EXCERPTED DATA:
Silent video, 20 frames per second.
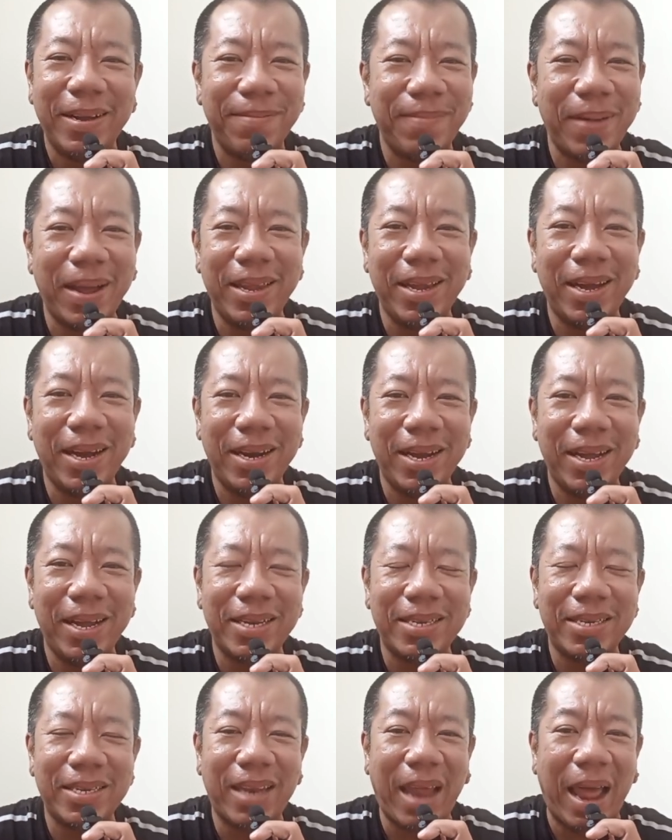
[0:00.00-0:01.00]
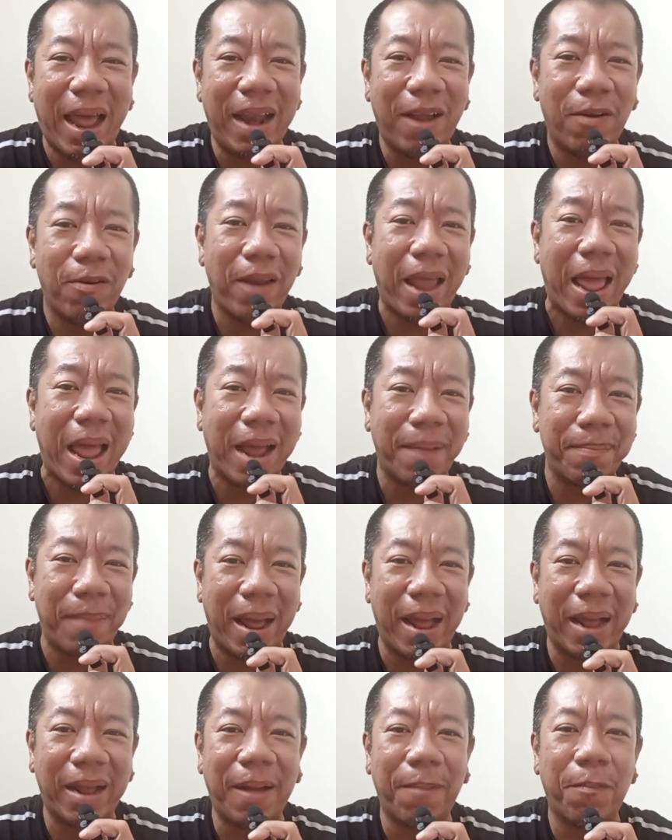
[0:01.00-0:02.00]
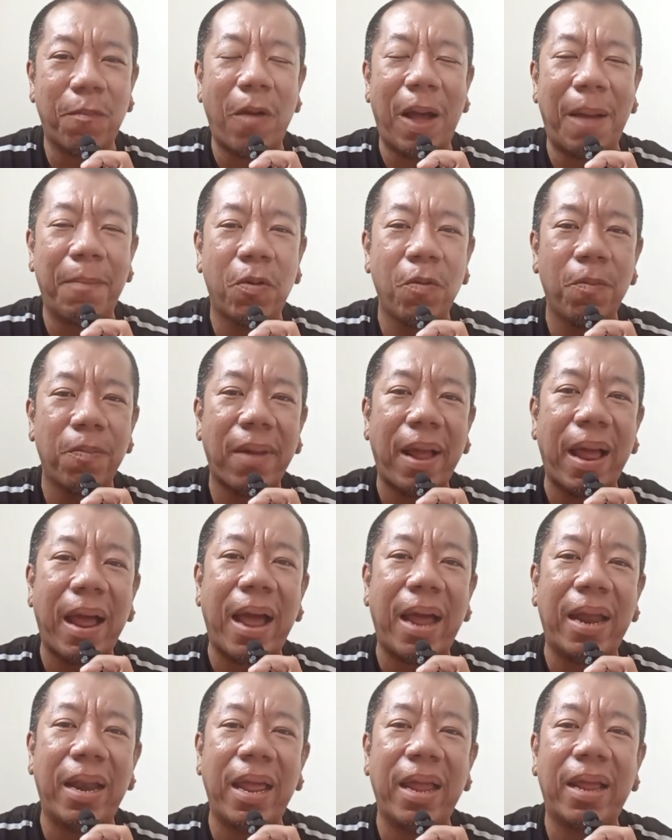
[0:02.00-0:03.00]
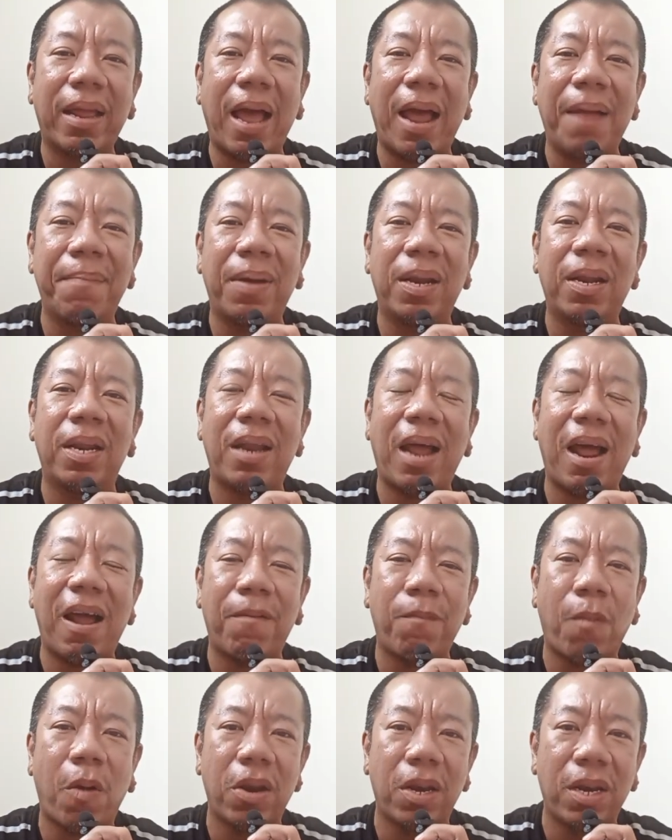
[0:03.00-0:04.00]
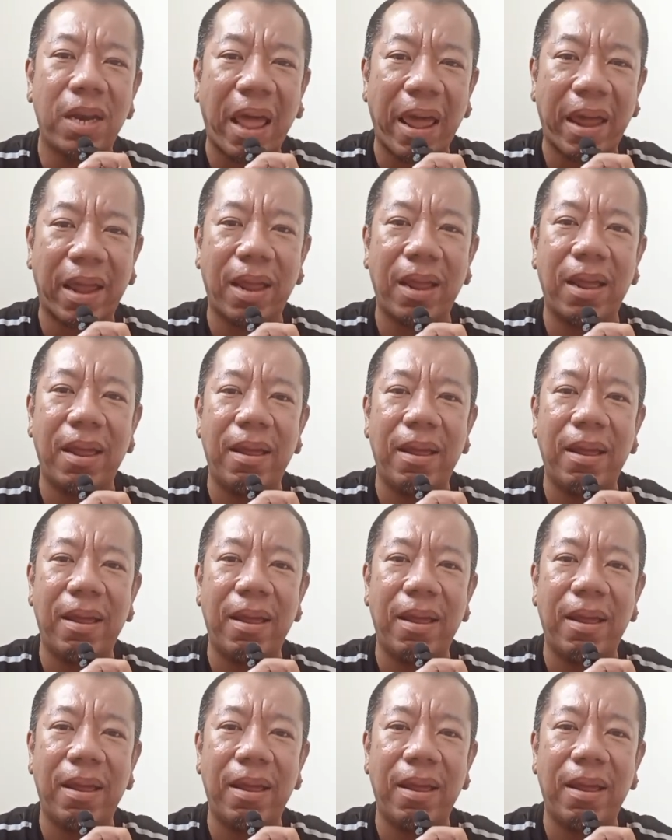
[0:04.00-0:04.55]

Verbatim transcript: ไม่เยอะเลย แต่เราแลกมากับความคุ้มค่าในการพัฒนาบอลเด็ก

WHAT THE TASK ASKS: Exactly as given, transcribe every line of the data, but not its images.

YOUR SOLUTION:
Silent video, 20 frames per second.
[0:00.00-0:01.00]
[0:01.00-0:02.00]
[0:02.00-0:03.00]
[0:03.00-0:04.00]
[0:04.00-0:04.55]

Verbatim transcript: ไม่เยอะเลย แต่เราแลกมากับความคุ้มค่าในการพัฒนาบอลเด็ก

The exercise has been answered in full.